Aqui, à noite, há pirilampos

Fomos jantar. Era verão. Ao longo da estrada vislumbrávamos vaga-lumes a enterrarem-se na folhagem das ervas altas que delimitavam o alcatrão. Contornámos a rotunda, a conversa no interior do veículo animada e casual. Ele ria-se das minhas piadas, como quem está suficientemente tranquilo e descontraído para lhes encontrar uma nuance de humor, retorquia, quase sempre começando com "well, you are a little bit crazy, you know?" 

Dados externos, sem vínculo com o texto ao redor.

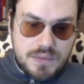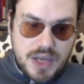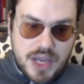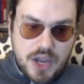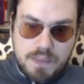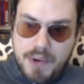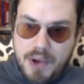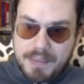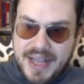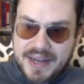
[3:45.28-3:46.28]
che un
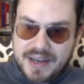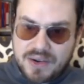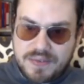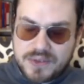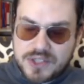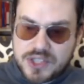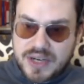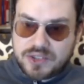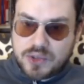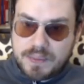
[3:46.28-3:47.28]
po' magari hanno
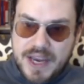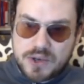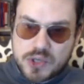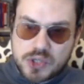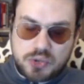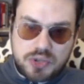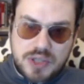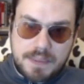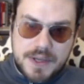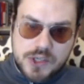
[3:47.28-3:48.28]
funzionato meno. Su
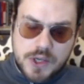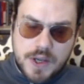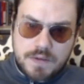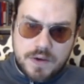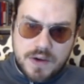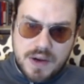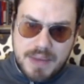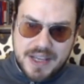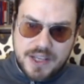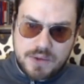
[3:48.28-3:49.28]
tutte penso che al Verona
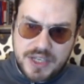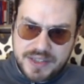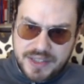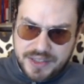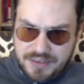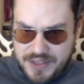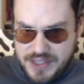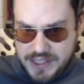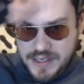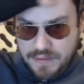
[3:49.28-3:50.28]
manchi un leader
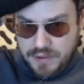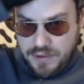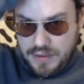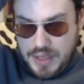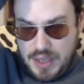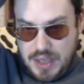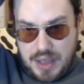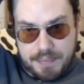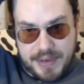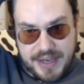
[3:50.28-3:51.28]
difensivo
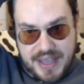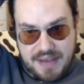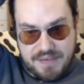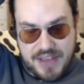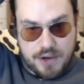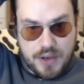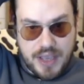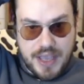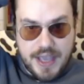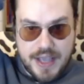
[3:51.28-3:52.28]
perché è vero
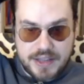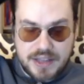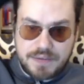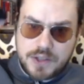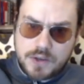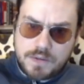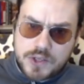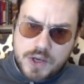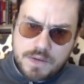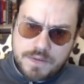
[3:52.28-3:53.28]
che
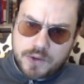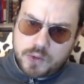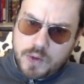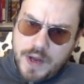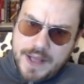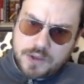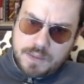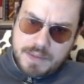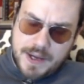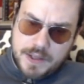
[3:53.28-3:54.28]
Davidovic è
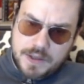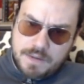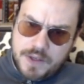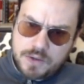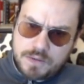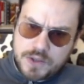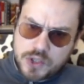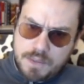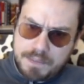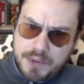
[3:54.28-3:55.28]
infortunato, manca Davidovic
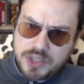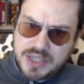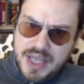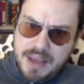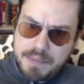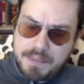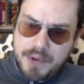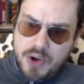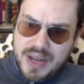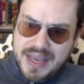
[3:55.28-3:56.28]
da un po' di tempo,
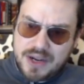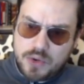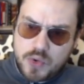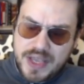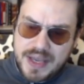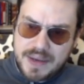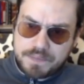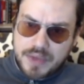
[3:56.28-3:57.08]
però anche lui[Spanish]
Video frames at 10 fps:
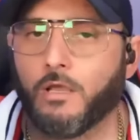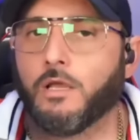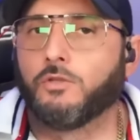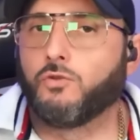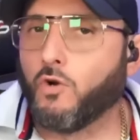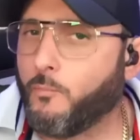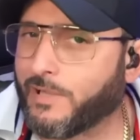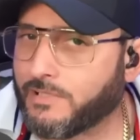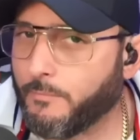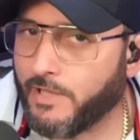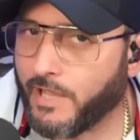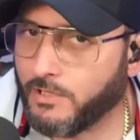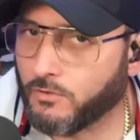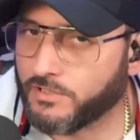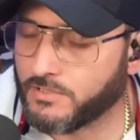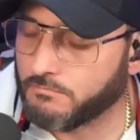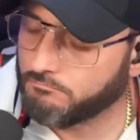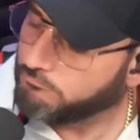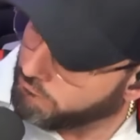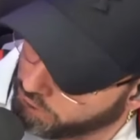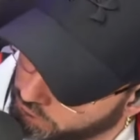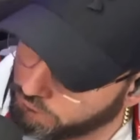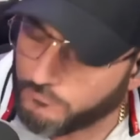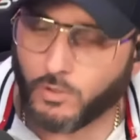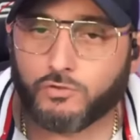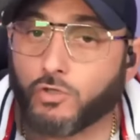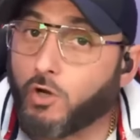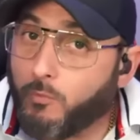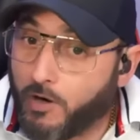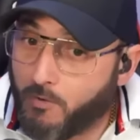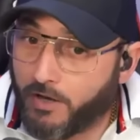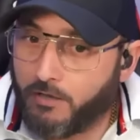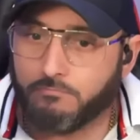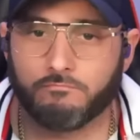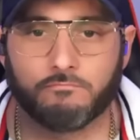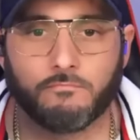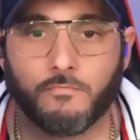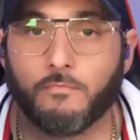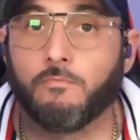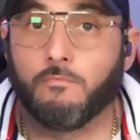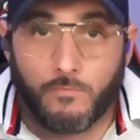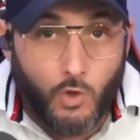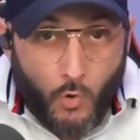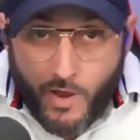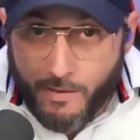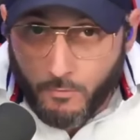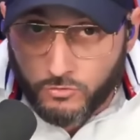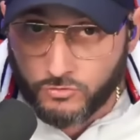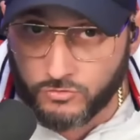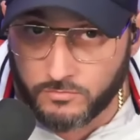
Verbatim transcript: Tú nos pases el videito ese. Nosotros lo ponemos aquí. Lo vemos.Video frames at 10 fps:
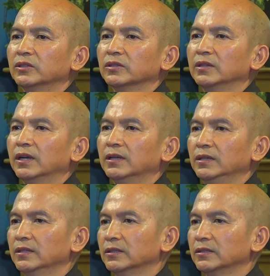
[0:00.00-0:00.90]

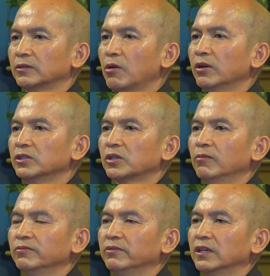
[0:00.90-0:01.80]
để coi
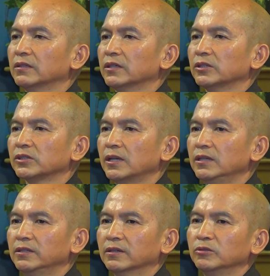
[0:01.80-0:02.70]
sóc việc xây
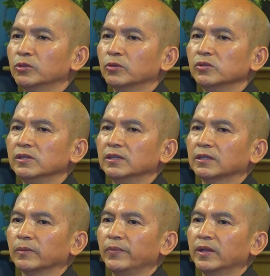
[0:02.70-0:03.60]
dựng chùa chiền,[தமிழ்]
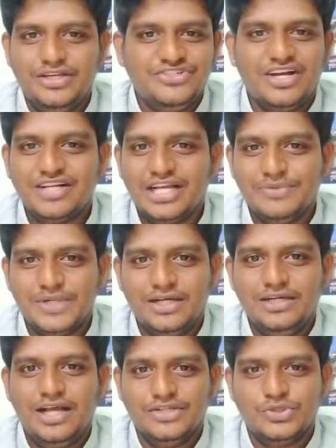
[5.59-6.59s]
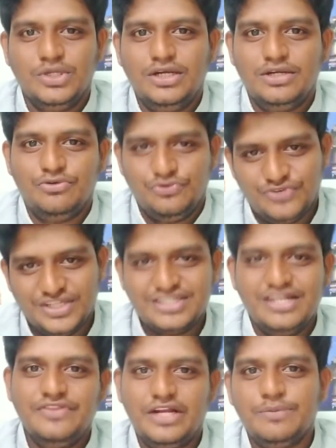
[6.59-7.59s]
ஷாக் ஆக வேணாம் ஆக்சுவலாக
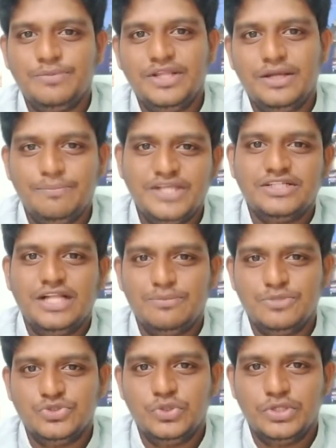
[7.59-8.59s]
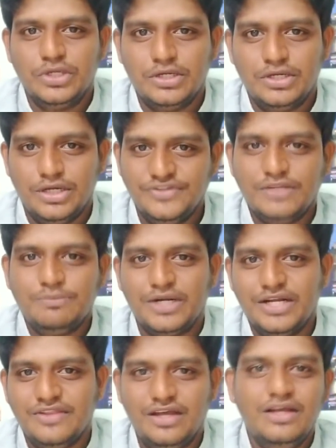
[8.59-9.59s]
ஃபஸ்ட்லேருந்து நான் இப்படி தான் பேசலாம் அப்படின்னு சொல்லி ஒரு டிசைட்
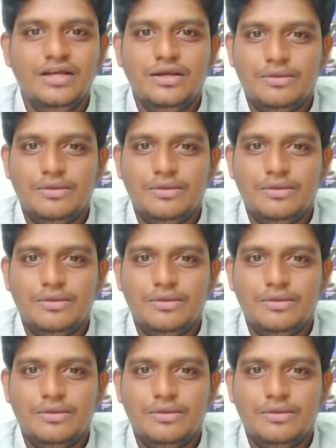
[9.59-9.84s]
பண்ணியிருந்தேன்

Depois dissertava de novo sobre as suas paixões, o que o movia, o que lhe dava ânimo para respirar os dias. Projectos. Tinha vários. Montes deles. Nem que fossem as viagens que ainda queria fazer e eu pensava para os meus botões: " tem 85 anos, de onde lhe vem tanta energia?" Bom, talvez a vida lhe tivesse ensinado que não basta olhar, é preciso ver, que não basta sentir ao de leve, como as brisas que nos passam a fazer cócegas na pele, é preciso estremecer, vergar aos vendavais para depois voltar a ficar de pé, enrigecer, tomar parte do caos e vibrar com ele, com o que de mau e de bom ele é feito, a fealdade e a beleza do caos, as tempestades que ele é capaz de criar dentro de nós; cair e levantar; ganhar raízes e asas em simultâneo; chorar, chorar muito, limpar o ranho com as costas das mãos e gargalhar de seguida. Gargalhar das tristezas, das decepções, das desgraças, enfim, escarnecer da dor. Ele parou o carro em frente de um tufo de relva, inclinou-se no assento, olhou-me nos olhos como se medisse a minha atenção ao que ia dizer a seguir. Estava agora sério. Vislumbrei-lhe uma gota pequenina, como um diamante, a ganhar caminho sobre a face e senti um aperto estranho. Uma espécie de premonição. Antes de ele falar já eu lhe tinha ouvido as palavras, ou pelo menos podia jurar que as tinha ouvido e por isso, quando lhe ouvi a voz a enunciá-las, recebia-as sem surpresa, como um dejávu. "the cancer returned". Silêncio. Virei o rosto para o vidro, e apontei os olhos para a placa do restaurante, onde se lia "aberto"."Did you hear me?" Agora a voz dele entrecortada, como se tremeluzisse, como tremeluziam as letras de neon na placa. A-B-E-R-T-O. "Is it very serious this time? As serious as the first?" Perguntei antecipando o murro no estômago. "Worse. I do not have many chances". O murro acabava de ser desferido. Doeu. Encolhi-me. "And what will you do?". "Fight. Fight until my last breath. I do not want to die, Cristina." E começou a rir. Gargalhou, gargalhou, como se tivesse acabado de escutar a melhor piada do mundo. Gargalhou. Como se escarnecesse da própria dor."